Designs und Codes verteilen Macht. Damit ist Design politisch und sollte sich seiner Verantwortung bewusst werden. Hierfür gibt es viele Beispiele wie etwa der Einfluss von Facebook auf die letzte US-Präsidentenwahl. Subtiler gehen Jobportale vor, die für hohe Posten mit designerischen Kniffen (Bildern, Sprache) eher nach Männern suchen. Bei prädiktiver Polizeisoftware führt das Design unter Umständen zu rassistisch geprägter Fahndung.

6

Gutes Design ist systemgerecht

Hinter diesem Begriff steckt die Idee, dass alle Dinge miteinander verbunden sind und Designer das berücksichtigen sollten.
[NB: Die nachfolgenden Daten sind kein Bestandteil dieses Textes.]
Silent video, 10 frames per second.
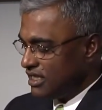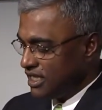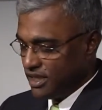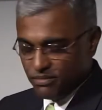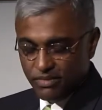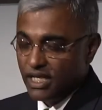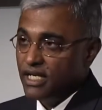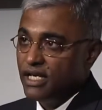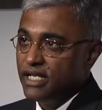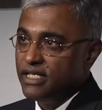
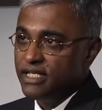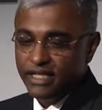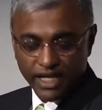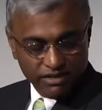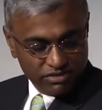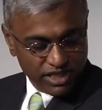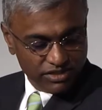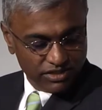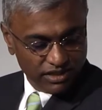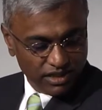an indicated
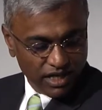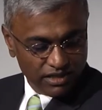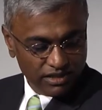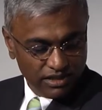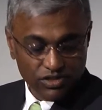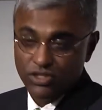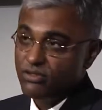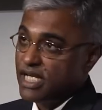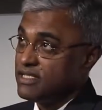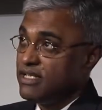reason currently.
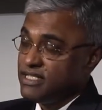So as I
Sie müssen in Systemen denken können, denn die Welt wird zunehmend komplexer.

7

Gutes Design ist gute Artikulation

Damit ist gutes Schreiben gemeint. Designer müssen sich auch verbal artikulieren können, die Sprache hat einen enormen Stellenwert. Unter anderem muss jemand Siris Witze schreiben, doch auch beim Verkauf ihrer Ideen benötigen Designer Wortgewandtheit.

8

Gutes Design ist facettenreich

Ohne Facettenreichtum können Produkte die Verbraucher nicht erreichen. Leider ist aktuell ein Gegentrend festzustellen: Beim Branding setzen Designer – den Vorgaben der Industriekunden folgend – eher auf wenige Grundeigenschaften wie Nutzen, Schönheit und bestenfalls noch Humor und Inspiration. Es gibt jedoch wesentlich mehr Facetten, welche das Design aufgreifen sollte.

9

Gutes Design geht Risiken ein

Wer innovativ gestaltet, setzt sich dem Risiko aus, nicht verstanden oder angenommen zu werden. Doch dieses Risiko lohnt sich, wie Untersuchungen zeigen. Ein Aufbrechen von Design- und Rezeptionsgewohnheiten kann in vielen Fällen die Aufmerksamkeit und damit die Verkäufe sehr deutlich steigern.

10

Gutes Design ist für Menschen und Maschinen

Nicht nur für Nutzer, auch für Computer und sonstige Maschinen muss Design heute nützlich sein. Künstliche Intelligenz zieht in unseren Alltag ein, sie benötigt designerische Unterstützung. Modernes Design denkt an einen Mensch-Maschine-Hybriden.